— Work required —
Exactly as they appear, output all of the records. Skip any images.

— The data —

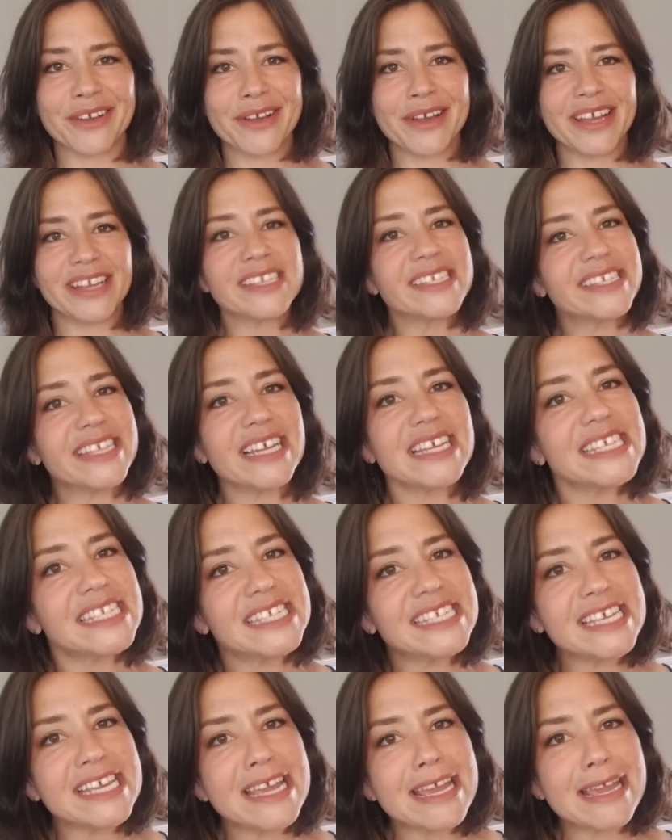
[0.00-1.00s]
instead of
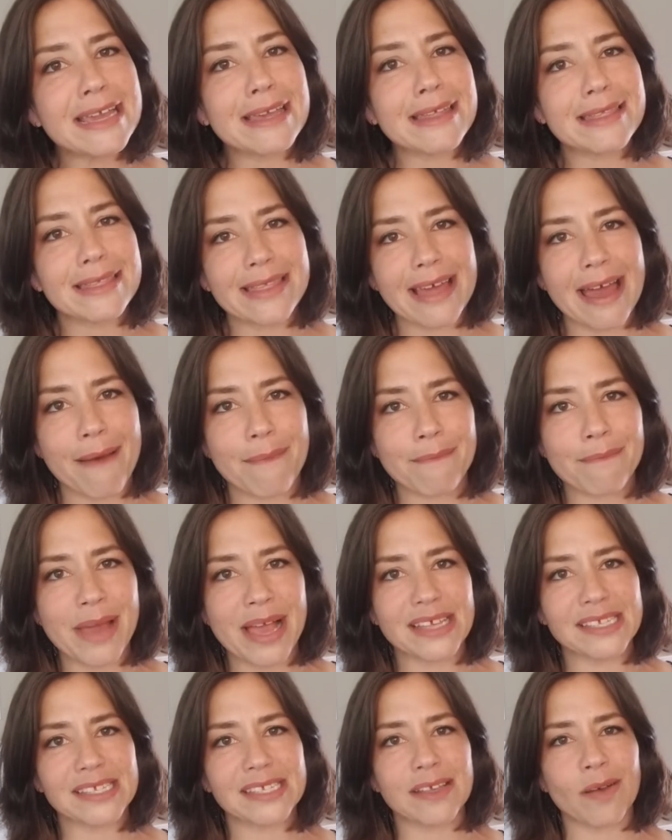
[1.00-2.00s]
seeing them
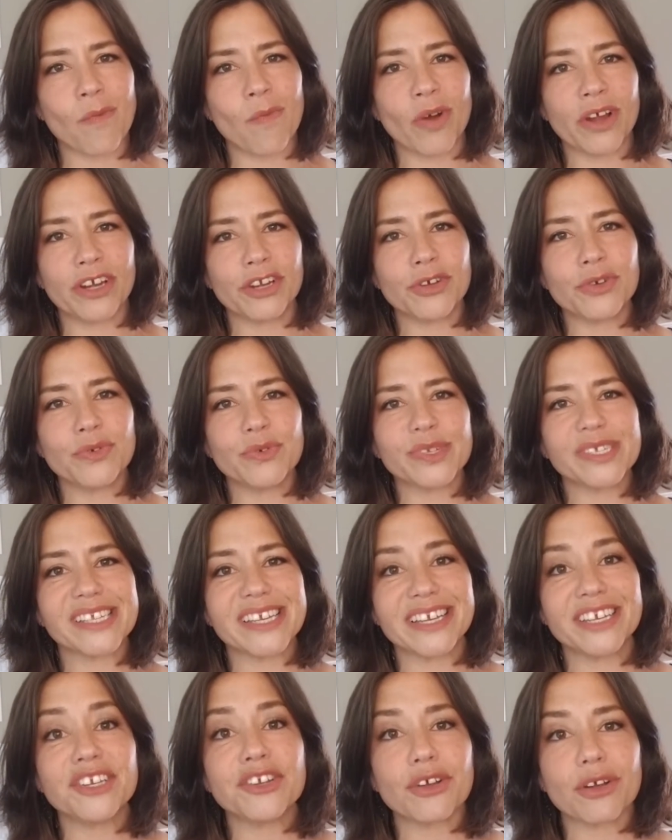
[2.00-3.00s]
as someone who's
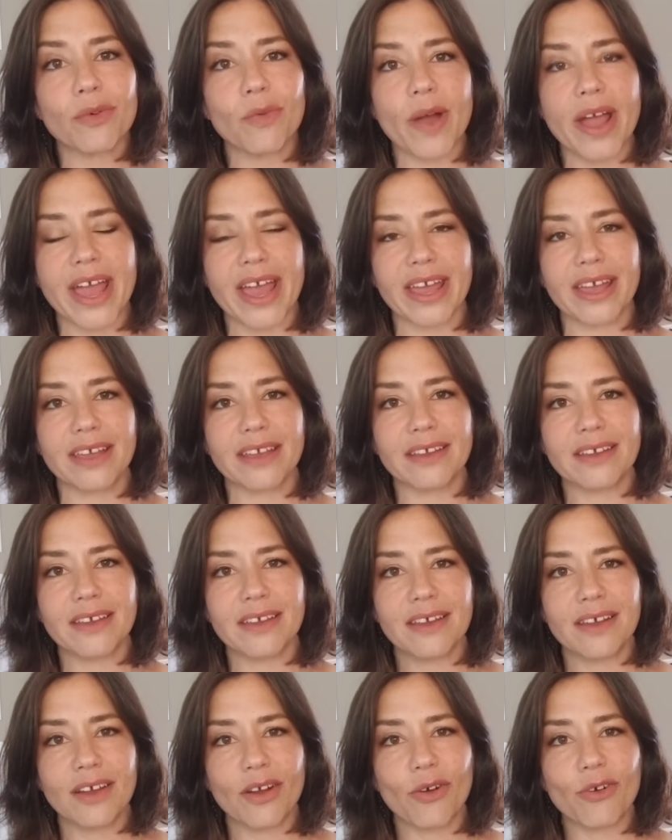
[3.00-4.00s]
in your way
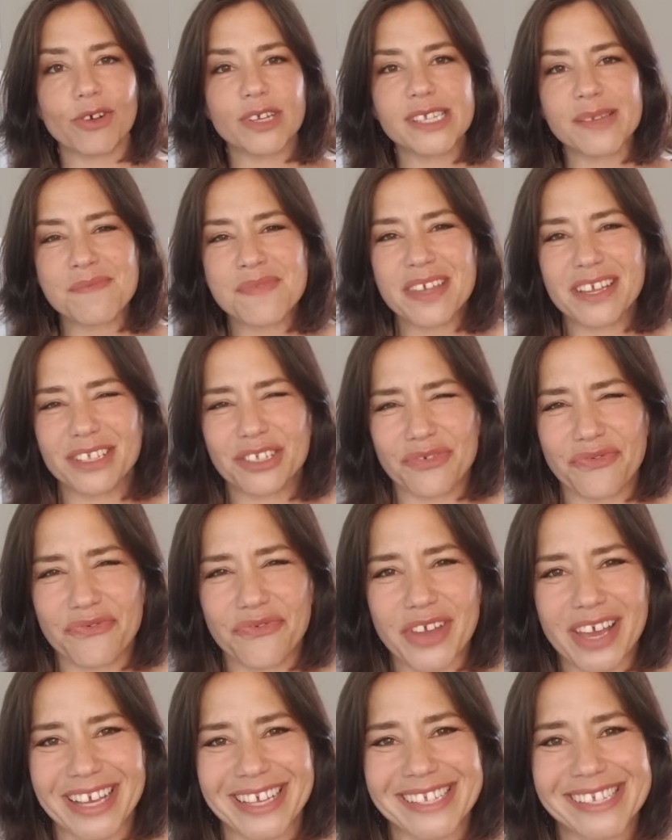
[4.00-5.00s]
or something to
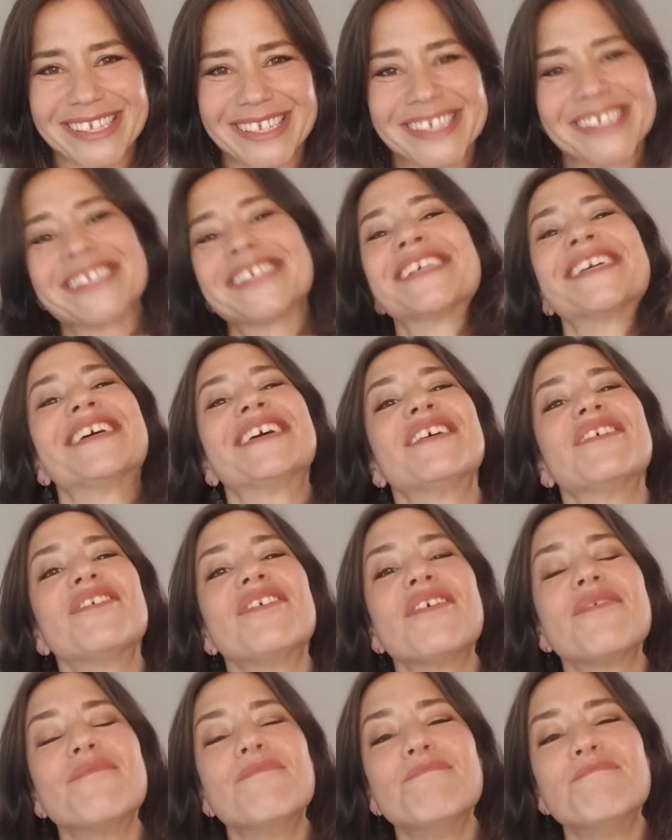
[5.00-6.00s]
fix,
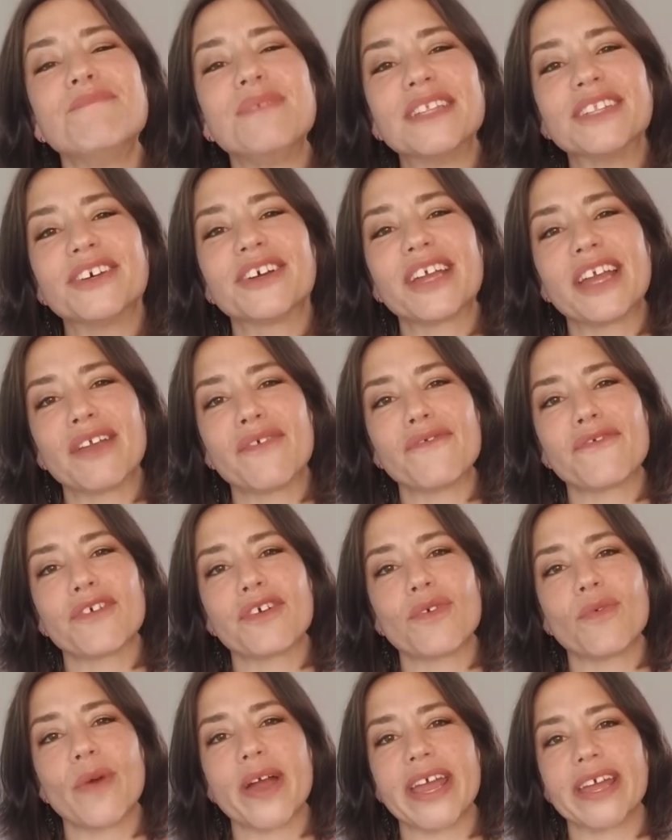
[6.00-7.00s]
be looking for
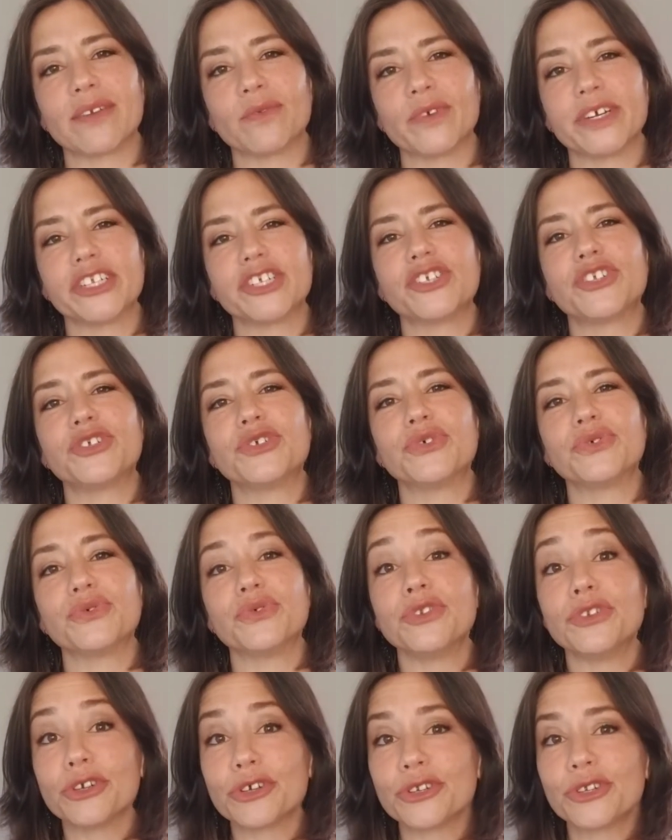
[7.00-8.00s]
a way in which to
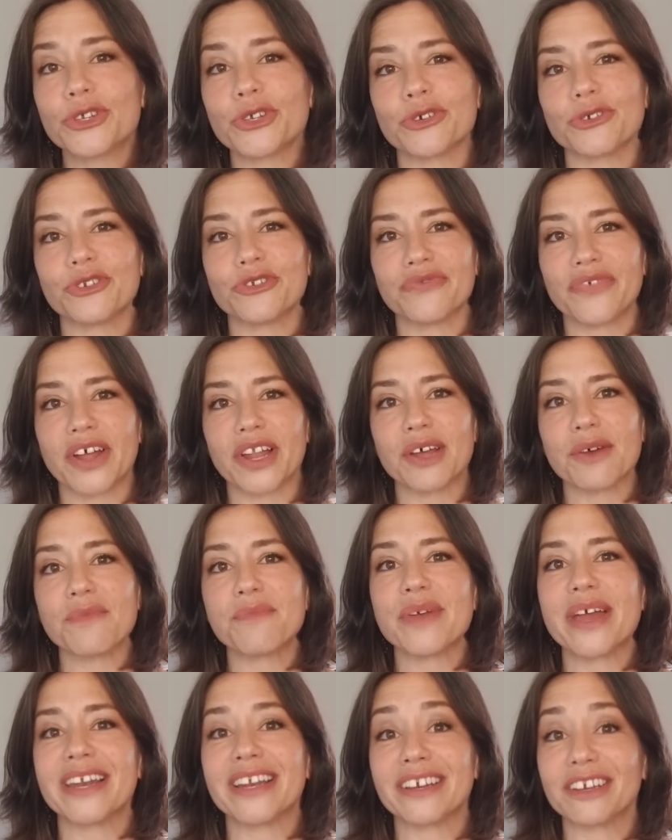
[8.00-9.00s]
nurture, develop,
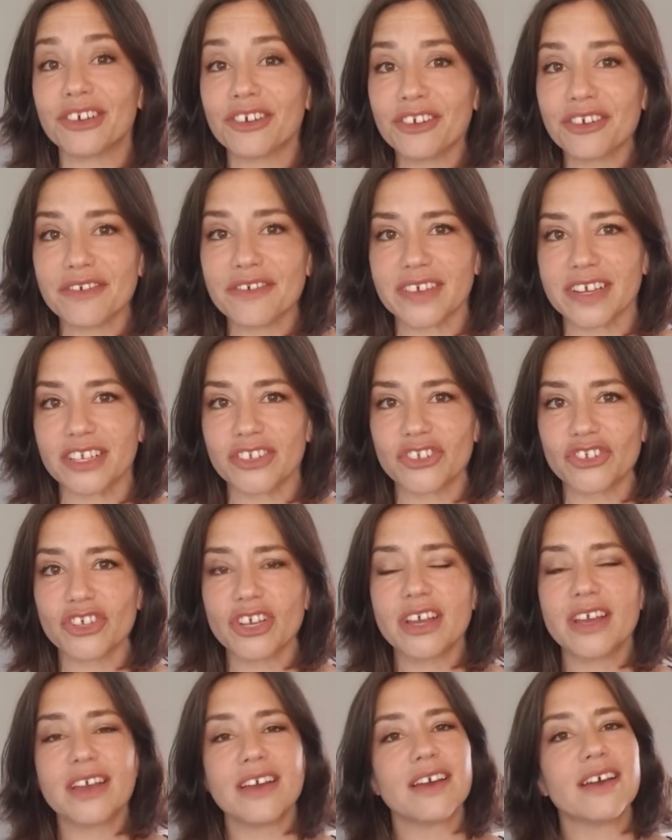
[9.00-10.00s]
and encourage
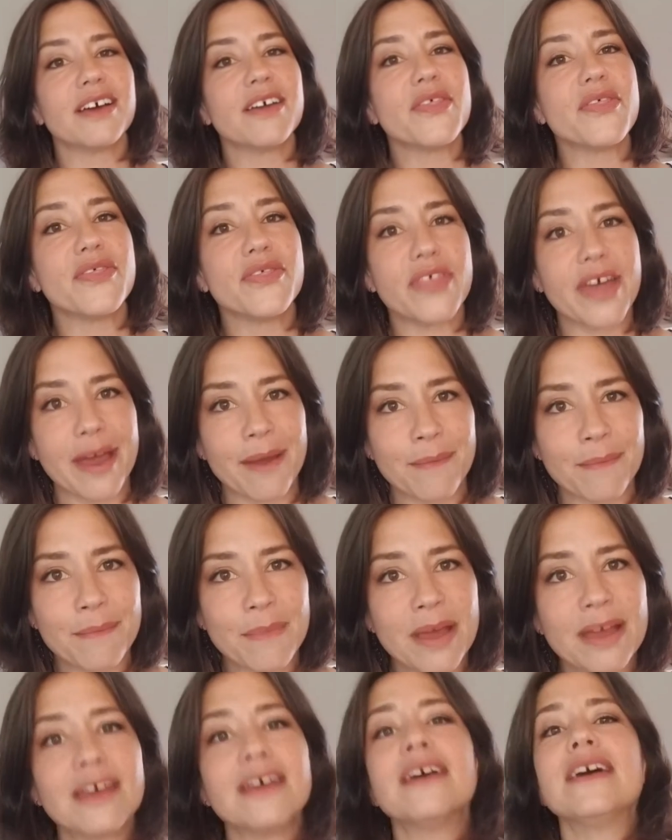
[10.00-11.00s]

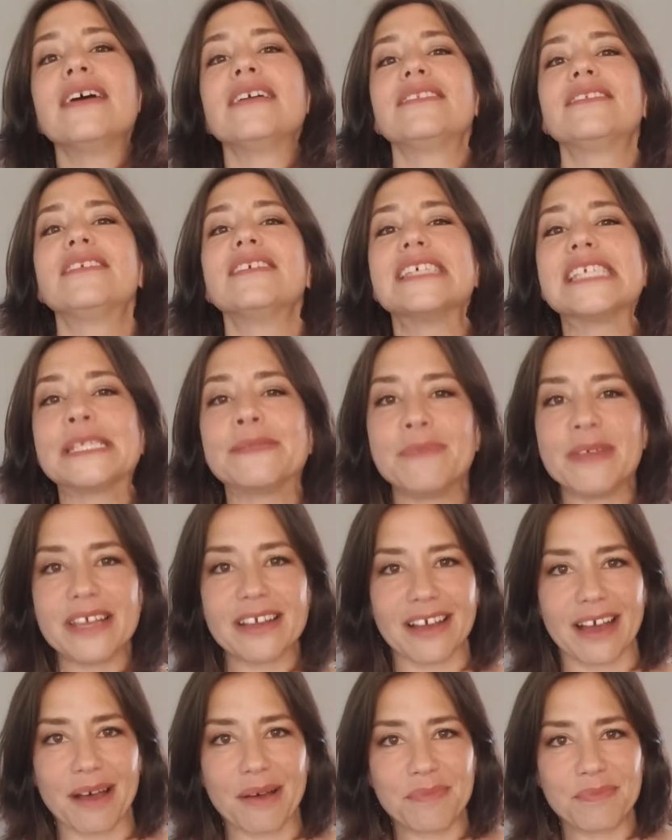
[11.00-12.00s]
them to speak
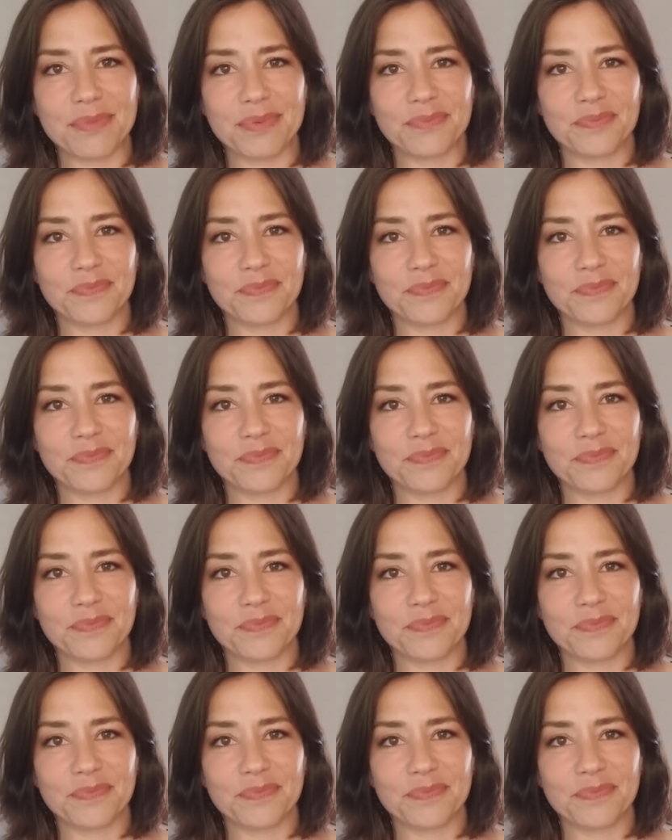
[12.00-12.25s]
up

— Completed exercise —
[0.00-1.00s]
instead of
[1.00-2.00s]
seeing them
[2.00-3.00s]
as someone who's
[3.00-4.00s]
in your way
[4.00-5.00s]
or something to
[5.00-6.00s]
fix,
[6.00-7.00s]
be looking for
[7.00-8.00s]
a way in which to
[8.00-9.00s]
nurture, develop,
[9.00-10.00s]
and encourage
[10.00-11.00s]

[11.00-12.00s]
them to speak
[12.00-12.25s]
up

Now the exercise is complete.